As such I would recommend the Hyperband algorithm for parameter tuning and will be using it again in the future.

Personally the most intersting part of this is that the model is less complex than the one of random search, disproving my earlier claim of possible underfitting, with the test accuracy of this smaller model beating the test accuracy of the larger one it might have actually overfitted and I was simply fooled by it's circumstances, I will leave my earlier speculation in this notebook though so this reveal can happen.

## Comparison

I will take my results in EX 1 as random search because it used an element of randomness, as to which configurations were tried.
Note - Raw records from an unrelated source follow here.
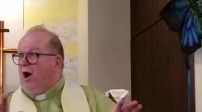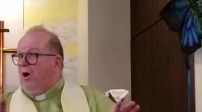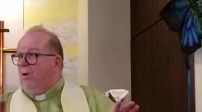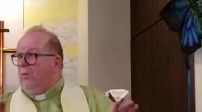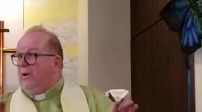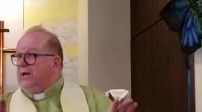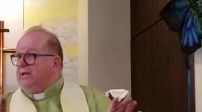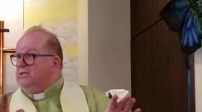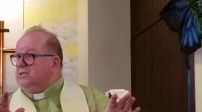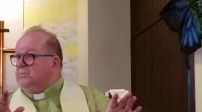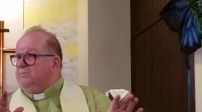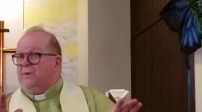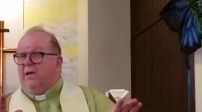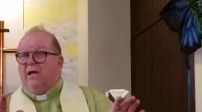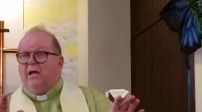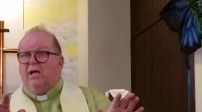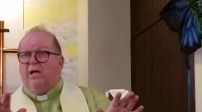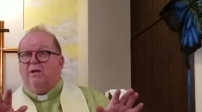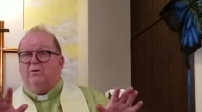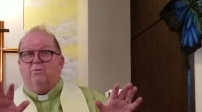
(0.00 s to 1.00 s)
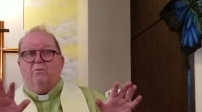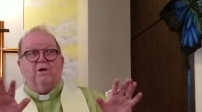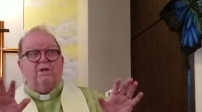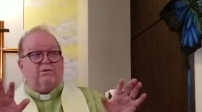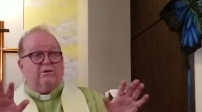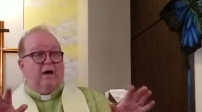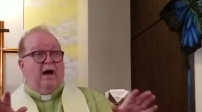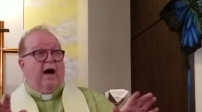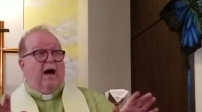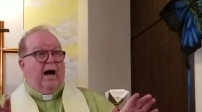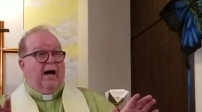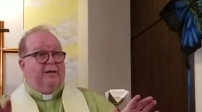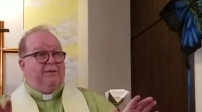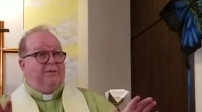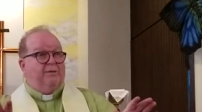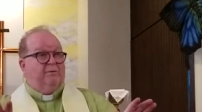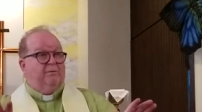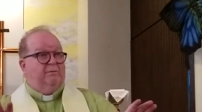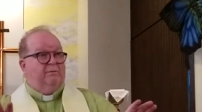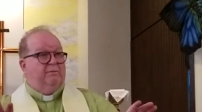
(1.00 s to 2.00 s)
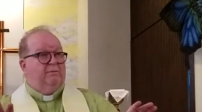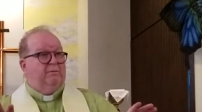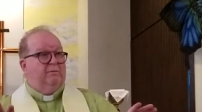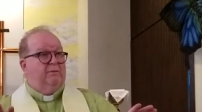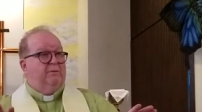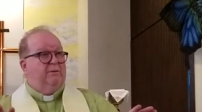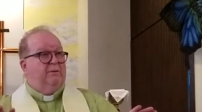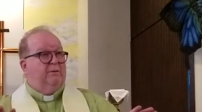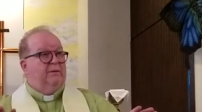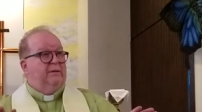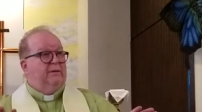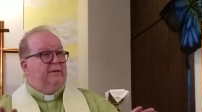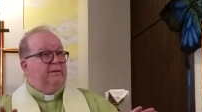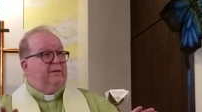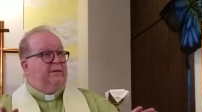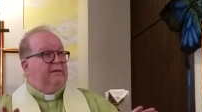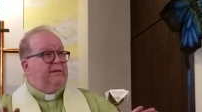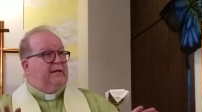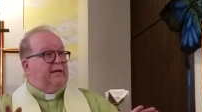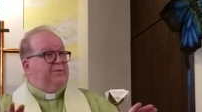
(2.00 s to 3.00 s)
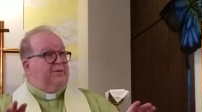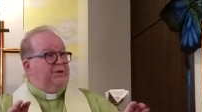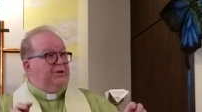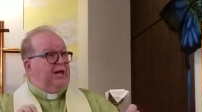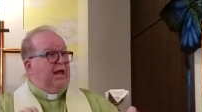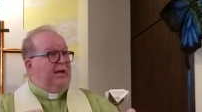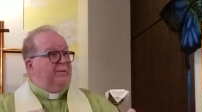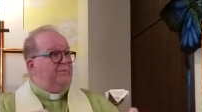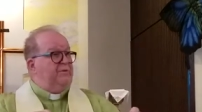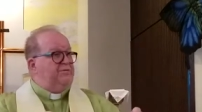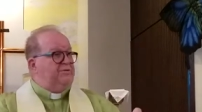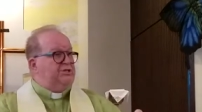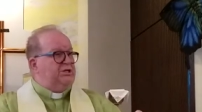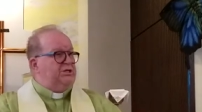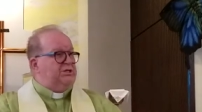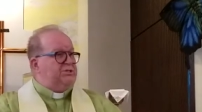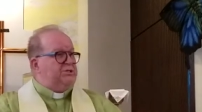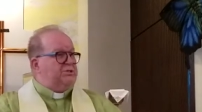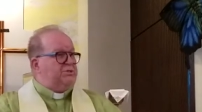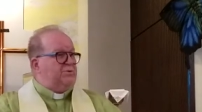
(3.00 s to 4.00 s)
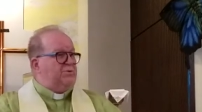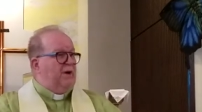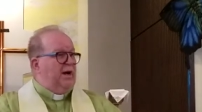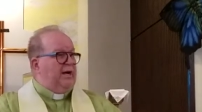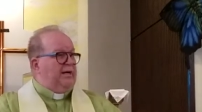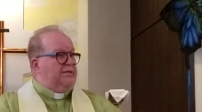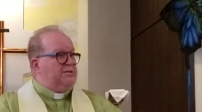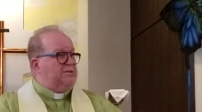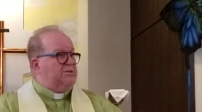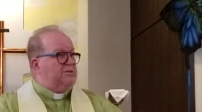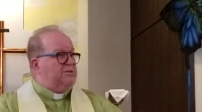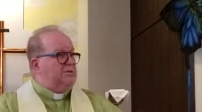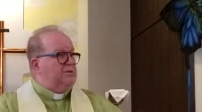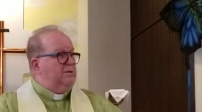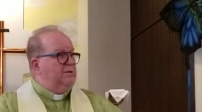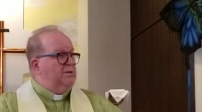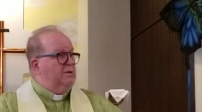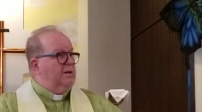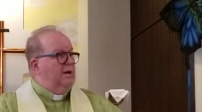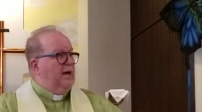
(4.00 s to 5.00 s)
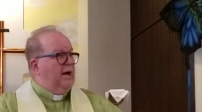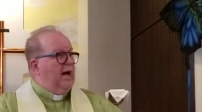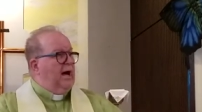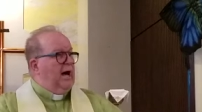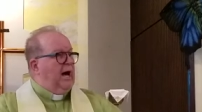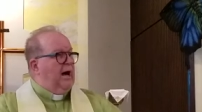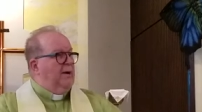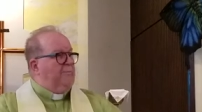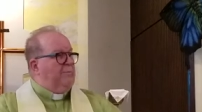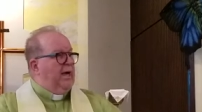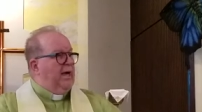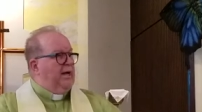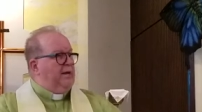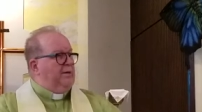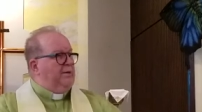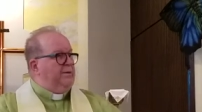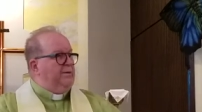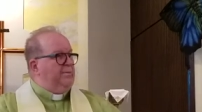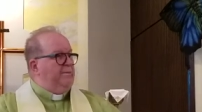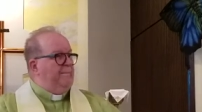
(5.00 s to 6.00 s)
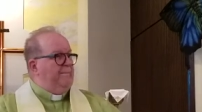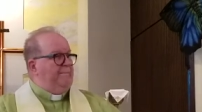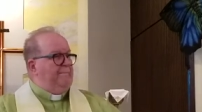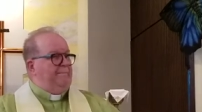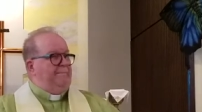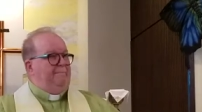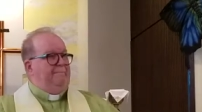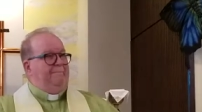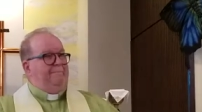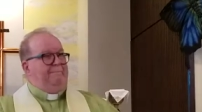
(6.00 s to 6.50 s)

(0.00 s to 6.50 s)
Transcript: always being with God. In the name of Jesus Christ, Amen. Amen.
Due to a bug in the naming the droupout rate is not output in the end parameters (it was applied though in the model)

Convergence speed: 

- random search: 45 mins
- hyperband: 19 mins

Best result: 

- **random search**\
    hidden_layers [64, 64, 64, 64]\
    dropout_rate 0.049\
    learning_rate 0.0021\
    activation_function elu\
    optimzer Adam\
    val acc 85.97%
    test set acc: 79.74%
- **hyperband**\
    hidden_layers [32, 32, 32, 32]\
    learning_rate: 0.0006\
    activation: celu'\
    optimizer lion\
    validation acc 86.32%
    test set acc: 85.53%


#### Better?

No, such a approach is not **inherently** better than random search, while smarter and on **avarage probably yielding better** results (more exploitation), it is much easier to get stuck in local optima, while random search could simply get lucky and land in an even deeper optima (much more exploration).